My friend and I put in at Shelter Island around 6:30 in gorgeous weather. The plan was to head toward the South 9 and look for birds to target bonies. We saw a little fog in front of us but figured it was like normal summer stuff.
Then we got in it… it was thick.
We changed plans to work the jetty since we could get close enough to see it. There were so many boats around that I just didn’t trust. Who knows who is going to be going 35+ knts in 100 yard visibility and run my little boat over.
The jetty yielded 3 Calicos and some Johny bass on the spinner baits. Then I shot across the channel to look in the Pt. Loma kelp off the point. The kelp looked good, but the water was a little dirty and it felt dead. The only thing we did there was laugh at some of the jerks on the radio. Some of was actually very funny. Saw a few pencils, but no fish.
The the visibility went up a little. We worked our way around the kelp and headed toward the South 9. We were going pretty slow. We thought we saw some life after about 2 miles and decided to put a rapala in. Just then I see a silhouette off the port bow. About 15 seconds later I can read “New Seaforth” and they are less than 200 yards away making good speed. Glad we were going slow enough to have time to react if we needed to.
I do wonder if they saw us on radar since I’ve got an aluminum boat, or if we were totally invisible…?
We gave up on the troll and continued toward the S 9. As we got closer, the fog started to break. Within about a mile of the 9, we saw another boat and started to troll again.
We were hooked up in about 2 minutes. About a 5lb bonie (my guess). It was super fun for the next 15 minutes which is kind of a blur. No time to grab the camera, so no pictures.
About that time we realized that there weren’t many birds and we would have to troll to find them. I also realized that the fog ws clearing there were a lot of boats around. Sort of weird to be all alone in the fog, and then in central park.

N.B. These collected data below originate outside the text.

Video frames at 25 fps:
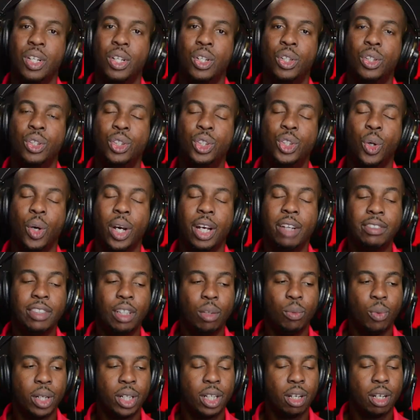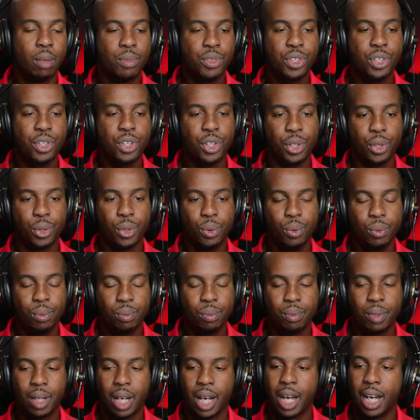So if someone comes to you
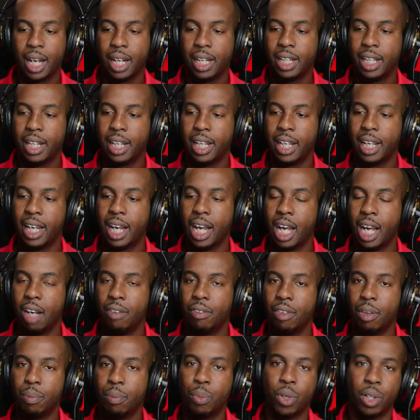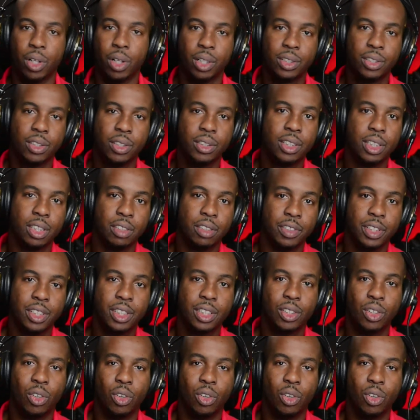and they have a product or service,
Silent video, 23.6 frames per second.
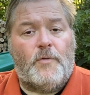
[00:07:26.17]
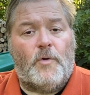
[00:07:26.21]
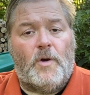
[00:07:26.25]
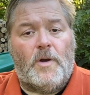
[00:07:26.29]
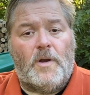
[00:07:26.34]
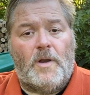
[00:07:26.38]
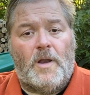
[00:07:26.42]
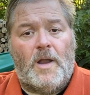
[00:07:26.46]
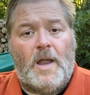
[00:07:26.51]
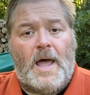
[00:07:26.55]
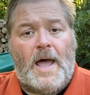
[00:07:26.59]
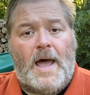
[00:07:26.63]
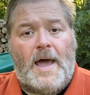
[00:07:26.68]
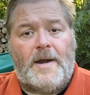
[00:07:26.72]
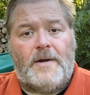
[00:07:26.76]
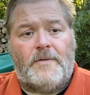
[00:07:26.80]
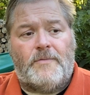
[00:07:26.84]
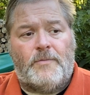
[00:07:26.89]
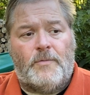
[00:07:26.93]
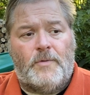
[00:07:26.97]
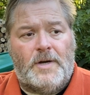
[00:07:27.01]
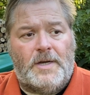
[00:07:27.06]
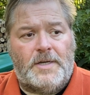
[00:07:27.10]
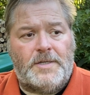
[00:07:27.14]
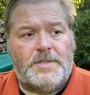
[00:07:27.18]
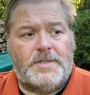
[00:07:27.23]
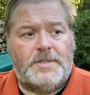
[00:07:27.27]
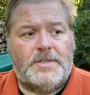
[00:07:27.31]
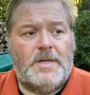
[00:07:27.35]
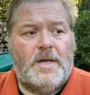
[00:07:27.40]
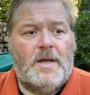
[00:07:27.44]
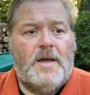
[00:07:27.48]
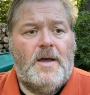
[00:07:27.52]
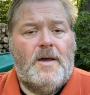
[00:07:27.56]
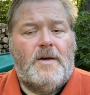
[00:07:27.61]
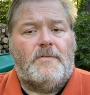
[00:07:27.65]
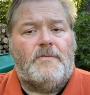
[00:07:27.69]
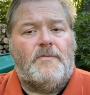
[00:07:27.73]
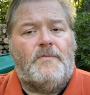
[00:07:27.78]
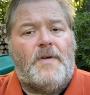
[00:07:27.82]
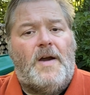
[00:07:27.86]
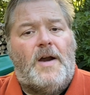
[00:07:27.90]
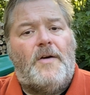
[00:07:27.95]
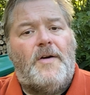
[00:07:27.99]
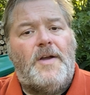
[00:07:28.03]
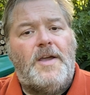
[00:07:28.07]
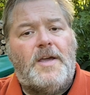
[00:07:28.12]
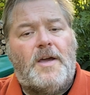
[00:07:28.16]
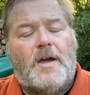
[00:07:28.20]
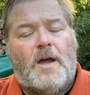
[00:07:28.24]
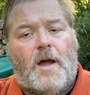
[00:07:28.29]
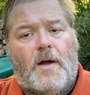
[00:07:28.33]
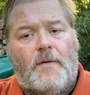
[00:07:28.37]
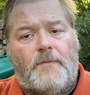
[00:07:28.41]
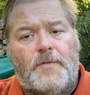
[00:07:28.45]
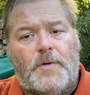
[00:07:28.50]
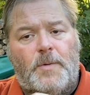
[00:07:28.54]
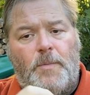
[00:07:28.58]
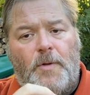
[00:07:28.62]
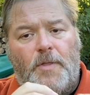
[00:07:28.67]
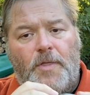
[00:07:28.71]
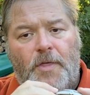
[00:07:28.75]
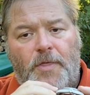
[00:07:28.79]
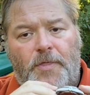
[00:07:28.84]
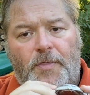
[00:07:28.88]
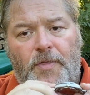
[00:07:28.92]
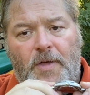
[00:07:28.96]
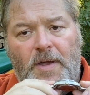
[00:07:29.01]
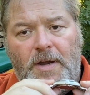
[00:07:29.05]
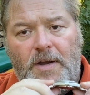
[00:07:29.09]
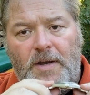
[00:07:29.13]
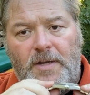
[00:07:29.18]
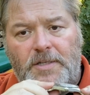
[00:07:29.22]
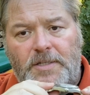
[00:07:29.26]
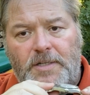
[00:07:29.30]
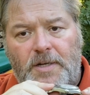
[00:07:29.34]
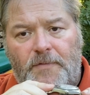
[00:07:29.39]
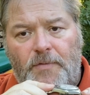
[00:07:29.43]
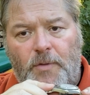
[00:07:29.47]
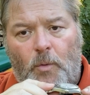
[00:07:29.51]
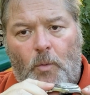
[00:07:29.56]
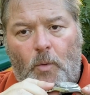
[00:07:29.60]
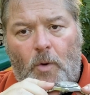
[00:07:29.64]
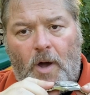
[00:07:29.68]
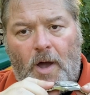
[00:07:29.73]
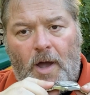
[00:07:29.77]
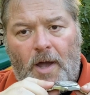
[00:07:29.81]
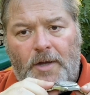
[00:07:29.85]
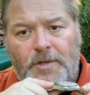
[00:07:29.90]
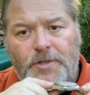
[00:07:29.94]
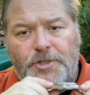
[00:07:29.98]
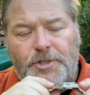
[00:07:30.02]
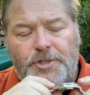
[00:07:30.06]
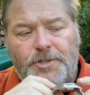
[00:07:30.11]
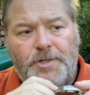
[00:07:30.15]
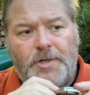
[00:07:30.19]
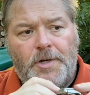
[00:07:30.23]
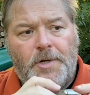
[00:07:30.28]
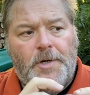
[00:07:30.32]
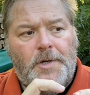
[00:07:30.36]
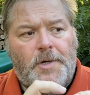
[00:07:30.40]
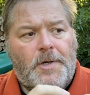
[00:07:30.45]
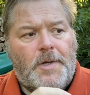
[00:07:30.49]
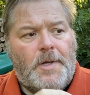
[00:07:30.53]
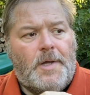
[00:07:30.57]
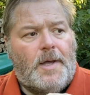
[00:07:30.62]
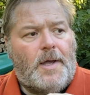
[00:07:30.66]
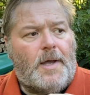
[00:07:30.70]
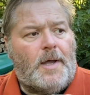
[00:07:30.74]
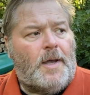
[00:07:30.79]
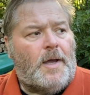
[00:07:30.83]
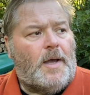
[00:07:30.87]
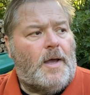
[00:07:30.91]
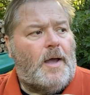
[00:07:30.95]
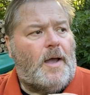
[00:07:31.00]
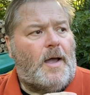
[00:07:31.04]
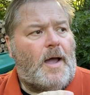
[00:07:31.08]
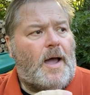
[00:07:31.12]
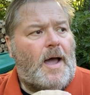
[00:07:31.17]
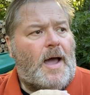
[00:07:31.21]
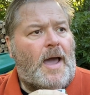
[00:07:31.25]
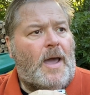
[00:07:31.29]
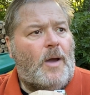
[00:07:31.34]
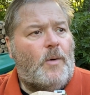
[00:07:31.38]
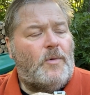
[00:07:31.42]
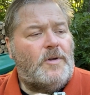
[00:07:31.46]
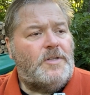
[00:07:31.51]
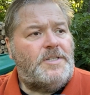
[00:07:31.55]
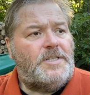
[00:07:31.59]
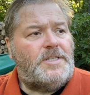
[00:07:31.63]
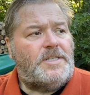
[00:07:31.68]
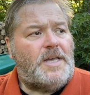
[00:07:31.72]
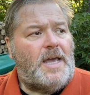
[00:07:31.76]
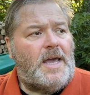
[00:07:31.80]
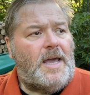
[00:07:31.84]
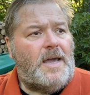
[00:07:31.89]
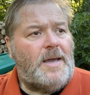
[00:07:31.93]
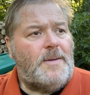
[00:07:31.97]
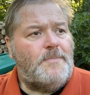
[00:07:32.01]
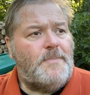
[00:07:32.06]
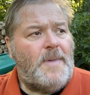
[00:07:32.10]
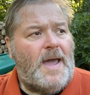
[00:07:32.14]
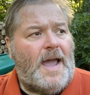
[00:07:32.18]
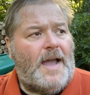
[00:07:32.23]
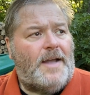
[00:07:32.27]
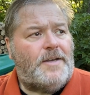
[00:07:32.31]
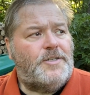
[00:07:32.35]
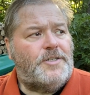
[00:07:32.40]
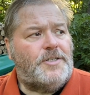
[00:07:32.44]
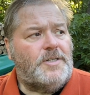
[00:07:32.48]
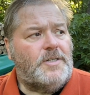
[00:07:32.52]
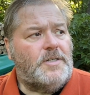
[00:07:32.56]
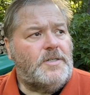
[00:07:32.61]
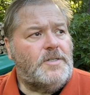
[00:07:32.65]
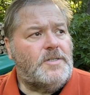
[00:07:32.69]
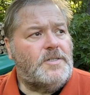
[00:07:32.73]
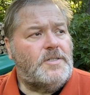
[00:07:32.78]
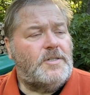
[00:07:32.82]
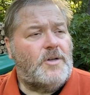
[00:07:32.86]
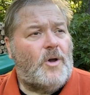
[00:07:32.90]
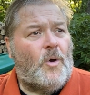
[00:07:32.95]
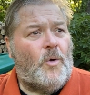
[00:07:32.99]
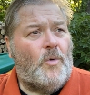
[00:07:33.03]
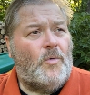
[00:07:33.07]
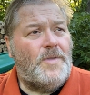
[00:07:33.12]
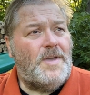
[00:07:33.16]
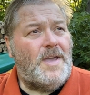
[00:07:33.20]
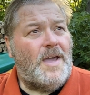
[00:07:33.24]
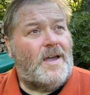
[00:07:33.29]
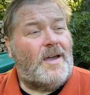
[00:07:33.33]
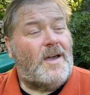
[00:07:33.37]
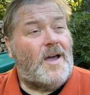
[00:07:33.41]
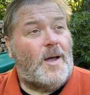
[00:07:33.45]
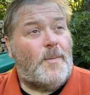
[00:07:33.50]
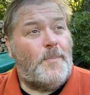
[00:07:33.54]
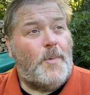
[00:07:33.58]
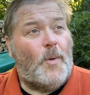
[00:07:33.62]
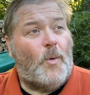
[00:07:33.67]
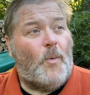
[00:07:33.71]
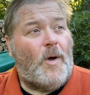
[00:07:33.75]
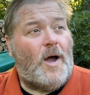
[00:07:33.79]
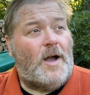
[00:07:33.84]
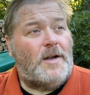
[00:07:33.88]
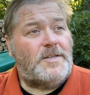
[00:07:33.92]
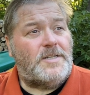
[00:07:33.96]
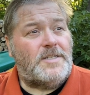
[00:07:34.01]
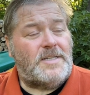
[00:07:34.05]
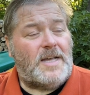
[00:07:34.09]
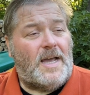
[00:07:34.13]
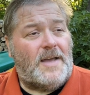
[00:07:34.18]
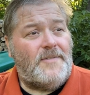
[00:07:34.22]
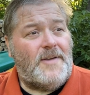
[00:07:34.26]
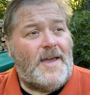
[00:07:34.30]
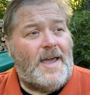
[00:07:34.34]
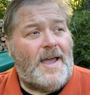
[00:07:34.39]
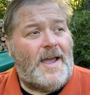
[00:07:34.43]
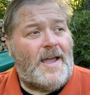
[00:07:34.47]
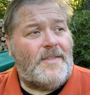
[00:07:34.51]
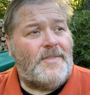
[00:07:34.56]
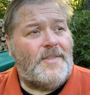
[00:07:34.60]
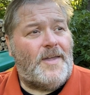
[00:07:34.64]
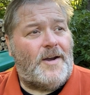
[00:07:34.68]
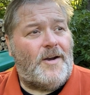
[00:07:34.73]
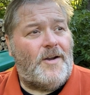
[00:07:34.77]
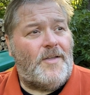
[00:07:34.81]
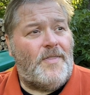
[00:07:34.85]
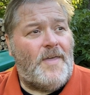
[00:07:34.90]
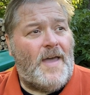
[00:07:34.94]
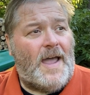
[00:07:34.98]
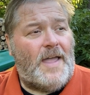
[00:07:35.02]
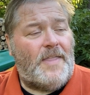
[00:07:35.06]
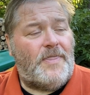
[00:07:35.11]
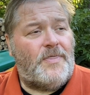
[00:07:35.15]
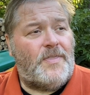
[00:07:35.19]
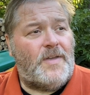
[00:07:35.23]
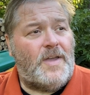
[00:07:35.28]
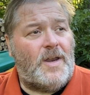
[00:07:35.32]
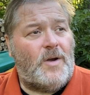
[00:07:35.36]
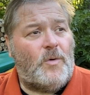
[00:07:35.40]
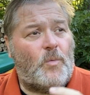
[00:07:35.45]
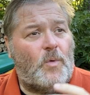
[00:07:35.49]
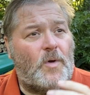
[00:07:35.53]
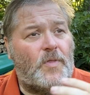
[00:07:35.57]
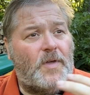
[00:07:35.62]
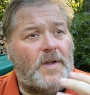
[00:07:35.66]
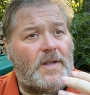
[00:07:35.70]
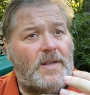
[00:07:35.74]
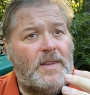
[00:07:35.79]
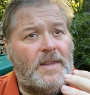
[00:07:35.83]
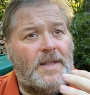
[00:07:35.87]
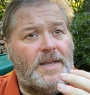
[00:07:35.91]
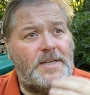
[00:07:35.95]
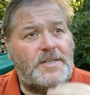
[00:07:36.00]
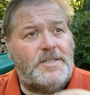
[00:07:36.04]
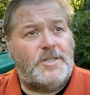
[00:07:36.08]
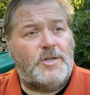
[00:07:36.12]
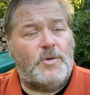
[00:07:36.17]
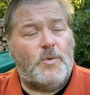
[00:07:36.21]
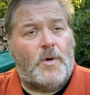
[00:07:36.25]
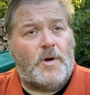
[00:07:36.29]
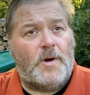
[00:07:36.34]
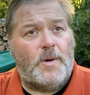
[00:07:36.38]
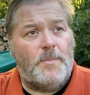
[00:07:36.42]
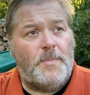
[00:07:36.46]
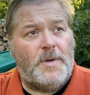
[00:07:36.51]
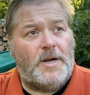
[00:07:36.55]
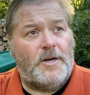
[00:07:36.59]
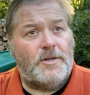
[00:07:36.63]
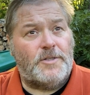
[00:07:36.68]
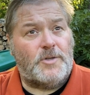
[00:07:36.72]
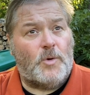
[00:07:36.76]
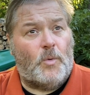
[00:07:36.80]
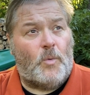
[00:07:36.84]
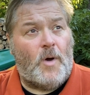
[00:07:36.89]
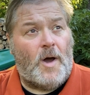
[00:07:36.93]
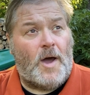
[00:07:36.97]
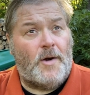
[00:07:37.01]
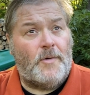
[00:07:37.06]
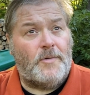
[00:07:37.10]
a lot of wrists. Very comfortable. The thinness of the watch, I would say, matches only a couple watches I've had that are that thin with at least 200 meters of water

Trolling little krocodiles with bass gear (Curado 300 on 15-25lb rod) was super fun. We were getting double hookups and having a blast.
We release all of them except the ones that we eye hooked bad or would have killed any way. We bled them right away and put them on ice.
Ultimately, there weren’t many birds, but there was life. The radio chatter was pretty pathetic, but some was good. It really feels like spring is finally here. Except for the predicted cold front next week.
I grilled up some of the fillets when I got home and they were very good. They very much so beat my expectations. You have to take care of them, so they are more work than most fish to eat, but it was a good treat. My father in law loves them, so he gets a nice present.
With fuel prices at their current highs, it is good to know that we traveled over 35 nautical miles on a 6 gallon tank and it looks like there is still 1-2 gallons left.